How to grow cantaloupe vertically
Growing cantaloupe in a small space, whether in a garden or a container, requires a vertical support structure of some kind. The specific type doesn’t matter much, as long as it’s sturdy enough to hold the weight of several melons and matches or exceeds the mature length of the vines. Some options include:
- a tomato cage
- bamboo U-hoop
- container trellis
- even a few stakes strung with twine
To avoid damaging the roots, place the support structure in the container when you plant the cantaloupe. When the vines grow long enough to begin training up the trellis, gently wind them around the structure and tie them loosely in place with plant ties or twine. The vines should then figure out how to climb the structure on their own, but if you notice a vine heading off in the wrong direction, gently redirect and secure it to the support.
The fruit of dwarf varieties likely won’t need any additional support, but full-sized cantaloupes will put too much strain on the vines or even fall off prematurely when grown vertically. Use melon nets , old nylon stockings, or mesh produce bags to create slings for the fruits.
When the melons get about fist size, place a mesh bag or stocking around each one and secure it to the support structure, making sure the sling of choice will both support the developing fruit and expand sufficiently as it grows.
Caring for container cantaloupes
Place your container cantaloupes in a location that receives at least six to eight hours of sunlight each day, if possible. Cantaloupe plants will tolerate part shade, though they may not produce quite as well.
If starting from seed, keep the soil consistently moist until sprouts emerge, then water deeply whenever the soil feels dry. About a week before harvest, cut back on watering to allow the sugars to concentrate and to prevent cracking. Water only when the top two inches of soil feel dry and the leaves just begin to wilt. As with most garden plants, always make sure to direct water at the base of the plant to avoid wetting the leaves and thus inviting disease.
If you apply liquid fertilizer to the seedlings when they reach six inches tall (see “Planting mix” above), also add a lower nitrogen fertilizer, such as 5-10-10, when the flowers start to develop.
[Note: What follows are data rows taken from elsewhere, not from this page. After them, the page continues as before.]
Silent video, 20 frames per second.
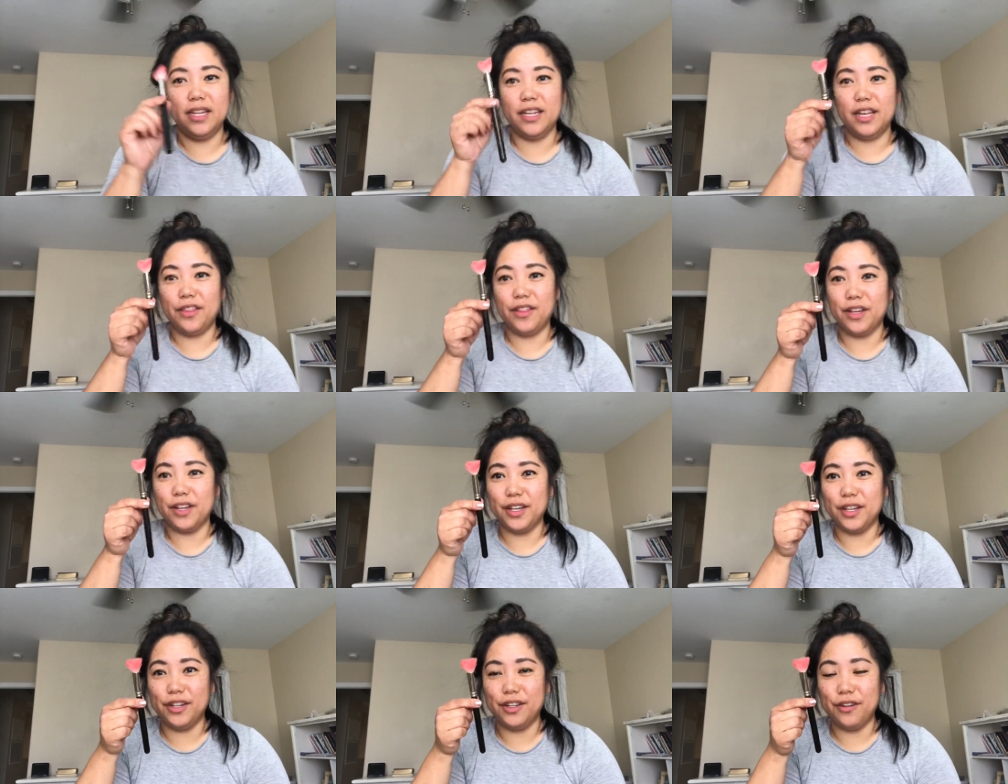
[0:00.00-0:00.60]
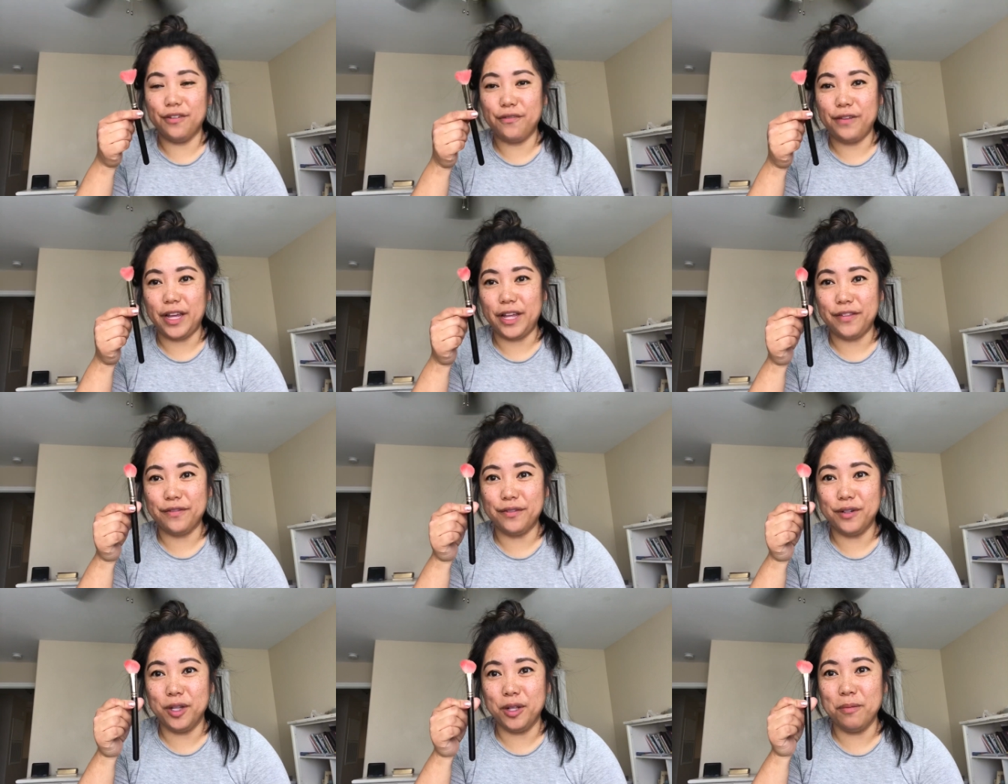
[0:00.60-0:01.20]
and the good old
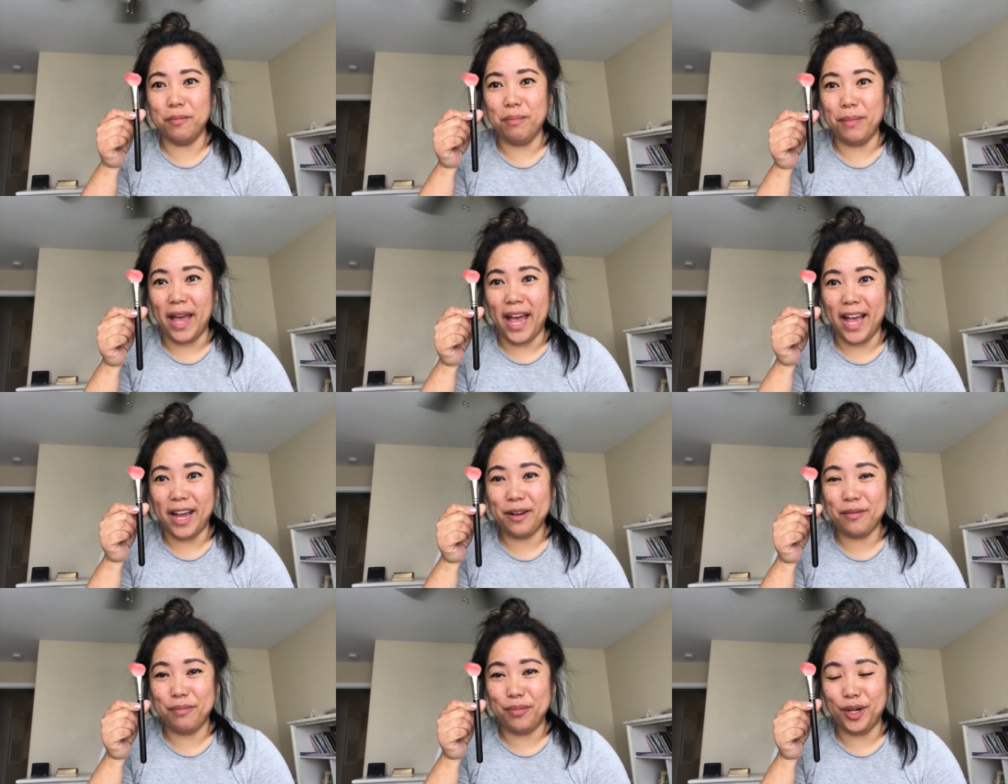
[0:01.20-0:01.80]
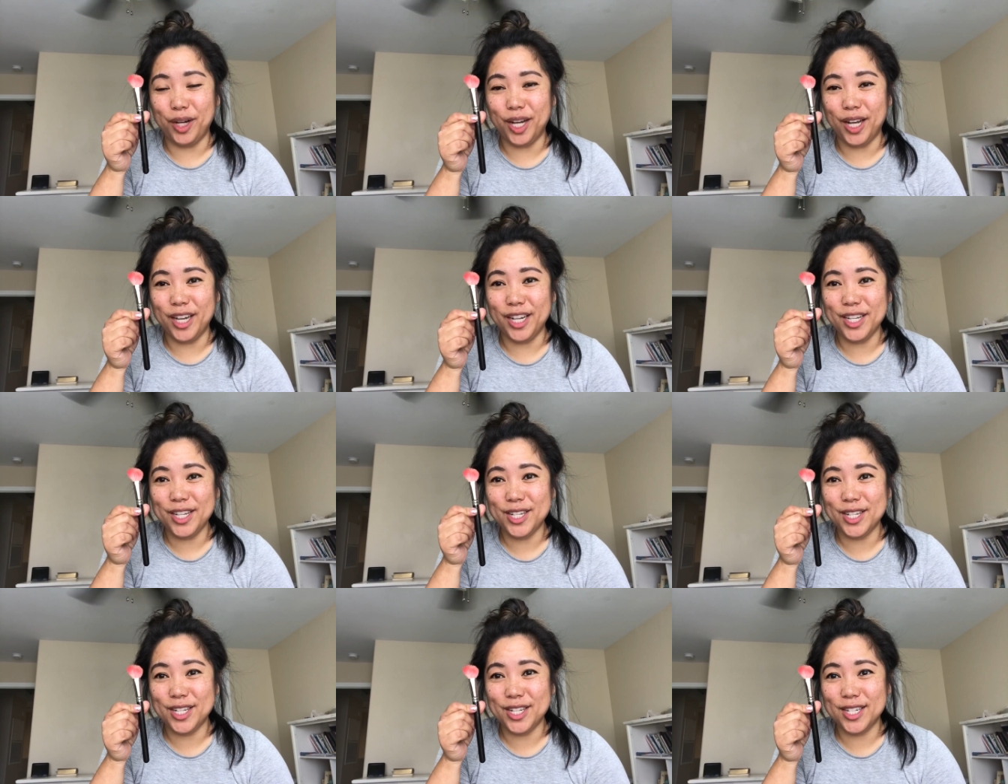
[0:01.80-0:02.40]
faithful MAC
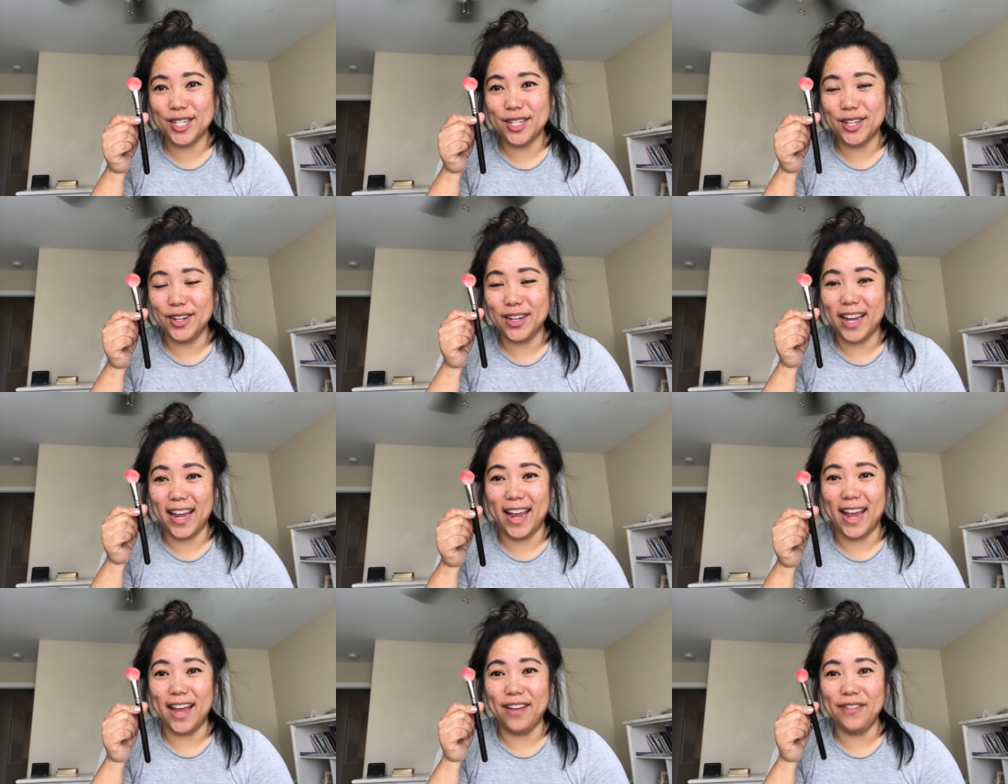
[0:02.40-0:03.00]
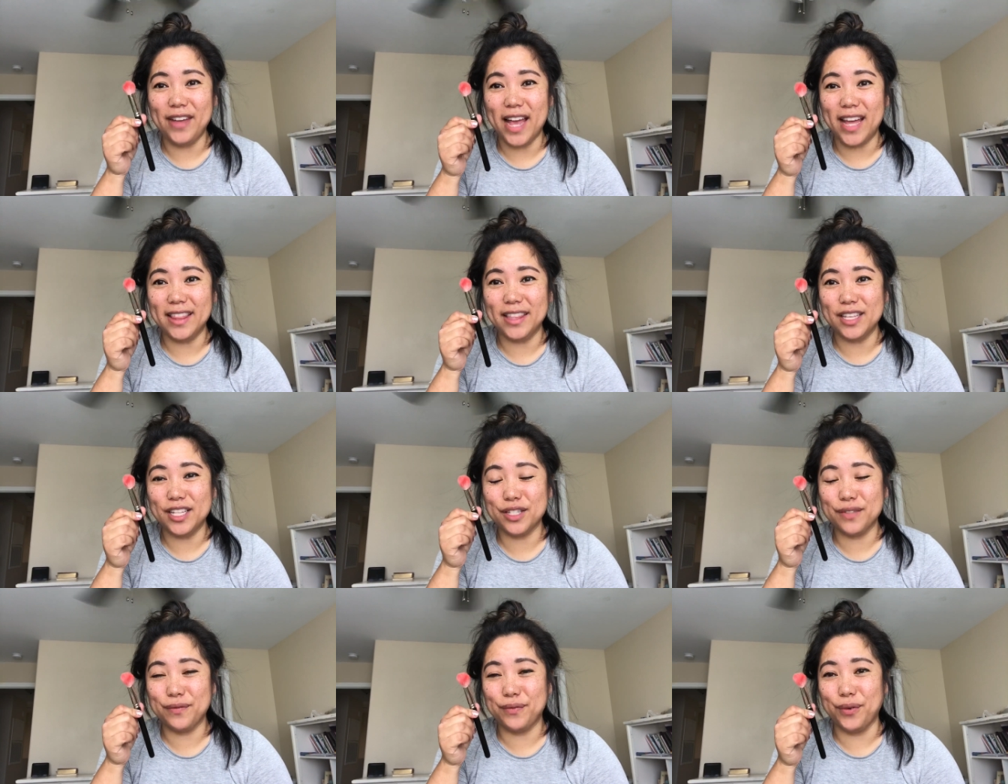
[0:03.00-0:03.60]
brush. Okay, I've had
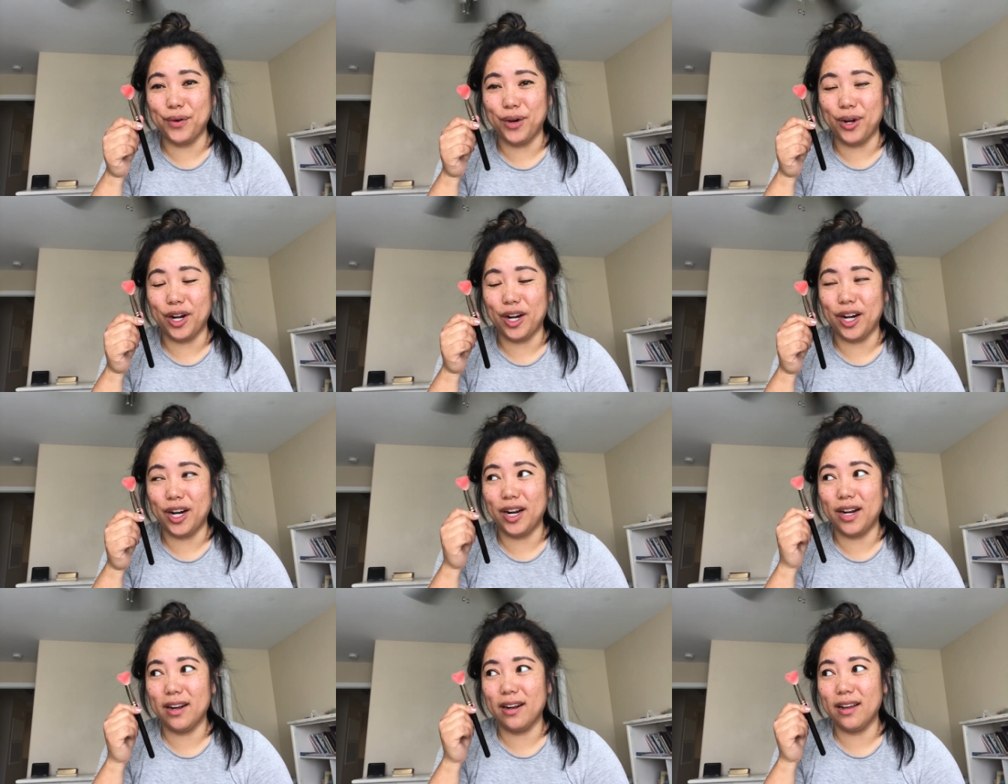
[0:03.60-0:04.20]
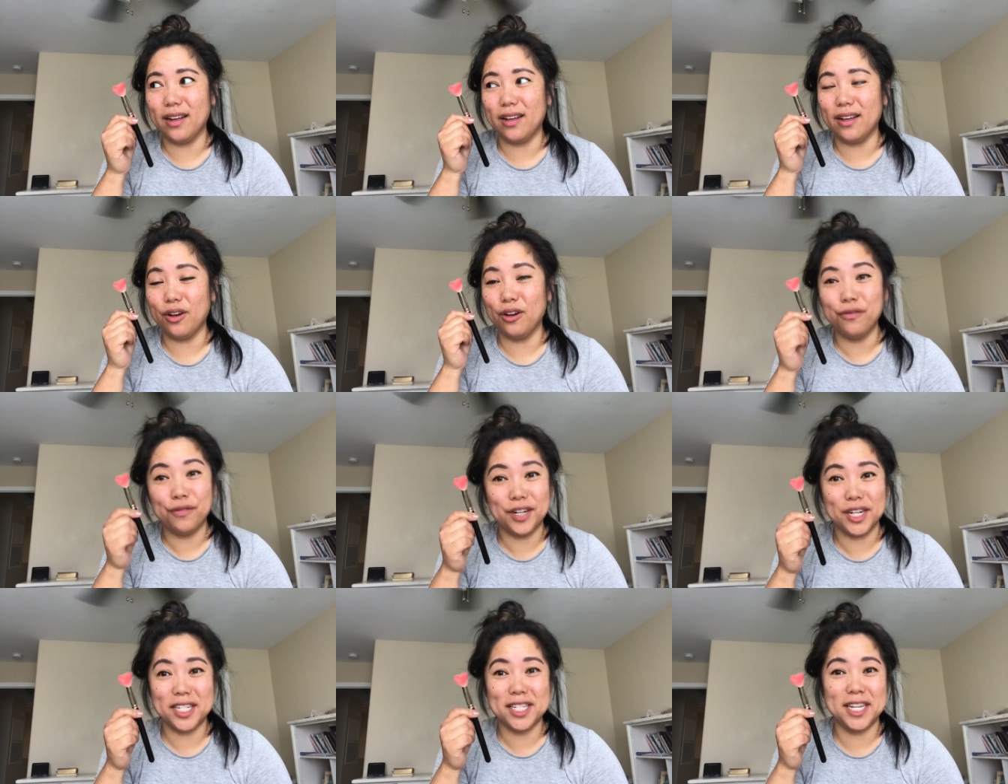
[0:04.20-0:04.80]
this for
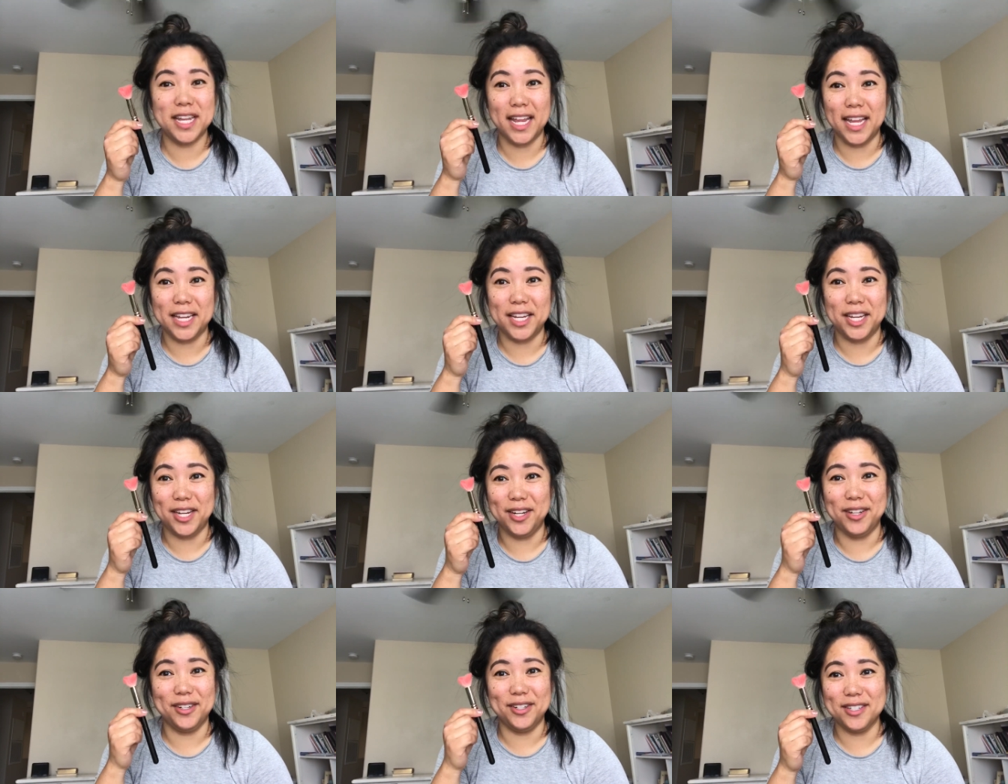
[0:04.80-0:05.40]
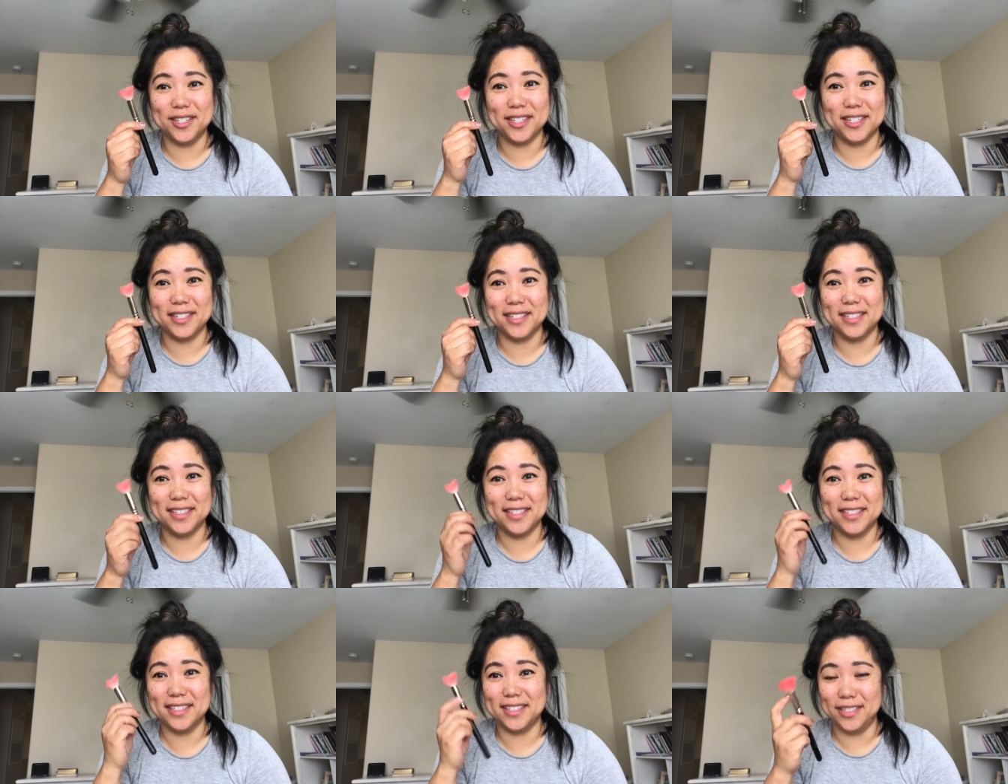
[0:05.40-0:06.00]
over 10 years,
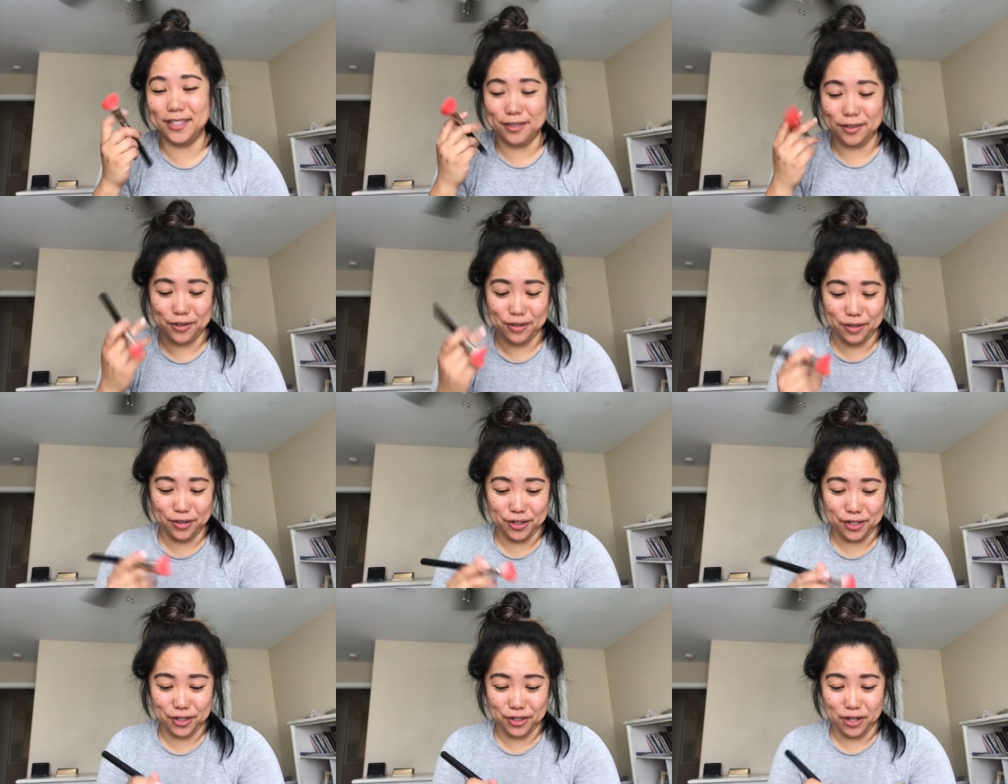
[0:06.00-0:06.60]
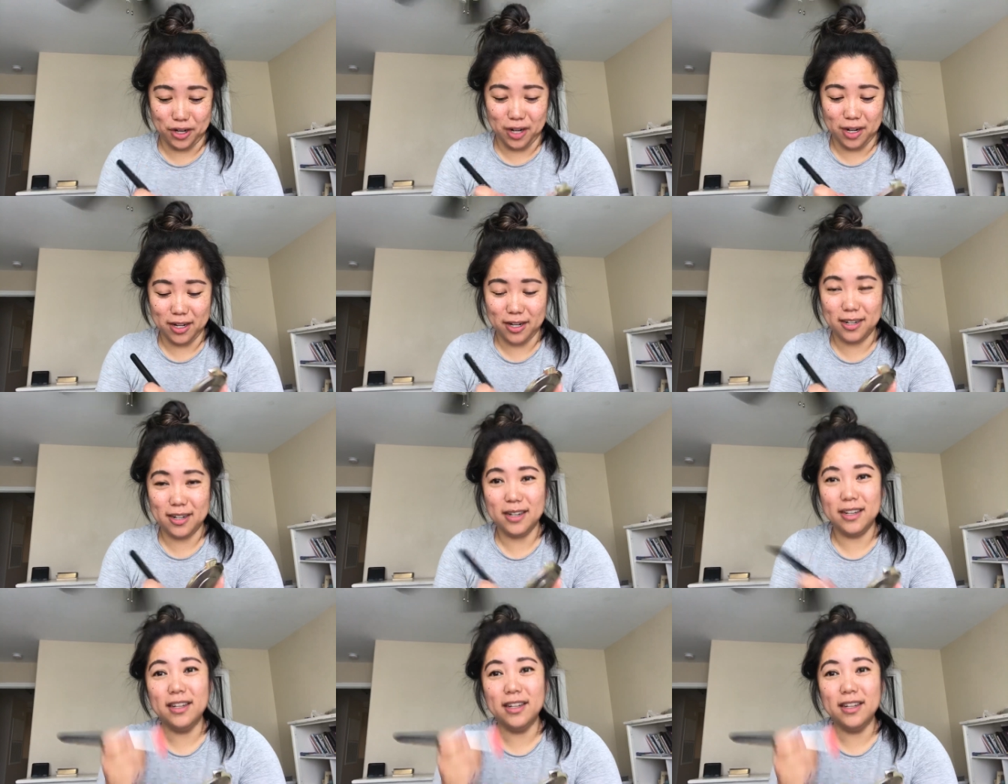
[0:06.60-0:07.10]
still going strong.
Too much nitrogen will encourage extra leaf growth rather than fruit development.
Harvesting your container cantaloupes
Your melons will show several signs to indicate when it’s time to harvest them. The rind will turn from green to yellow and the white “netting” become a creamy golden color. Additionally, the stem will begin to separate from the cantaloupe so that a gentle tug will release it. If you’re still not sure, get a little closer and take a sniff: the melon should smell sweet, especially at the base of the stem.
Personally, I think cantaloupes taste best fresh off the vine and scooped right out of the half-shell with a spoon. But if you have several melons ripen at once or want to make them last a bit longer, store them unwashed and uncut in the fridge for up to three to five days. Some varieties, such as Tuscanito and tasty bites, will store for up to two weeks.
Disadvantages of growing cantaloupe in containers
Are there actually any downsides to having sweet, juicy melons right outside your door? Not really. You do have to put forth a little extra effort to provide support for the vines and maybe the melons, which also means a bit more expense if you don’t already have something suitable on hand. But growing cantaloupe vertically is an advantage in itself, as keeping the vines off the ground means they receive better airflow and thus are less prone to disease.
If you enjoy the juicy sweetness of a properly ripened cantaloupe, this might be the perfect addition to your container garden. As with a garden-fresh tomato, there’s really no comparison between a store-bought cantaloupe and one fresh off the vine. With a large container, good soil, and a small trellis, you can enjoy sweet cantaloupe grown right on your patio or deck.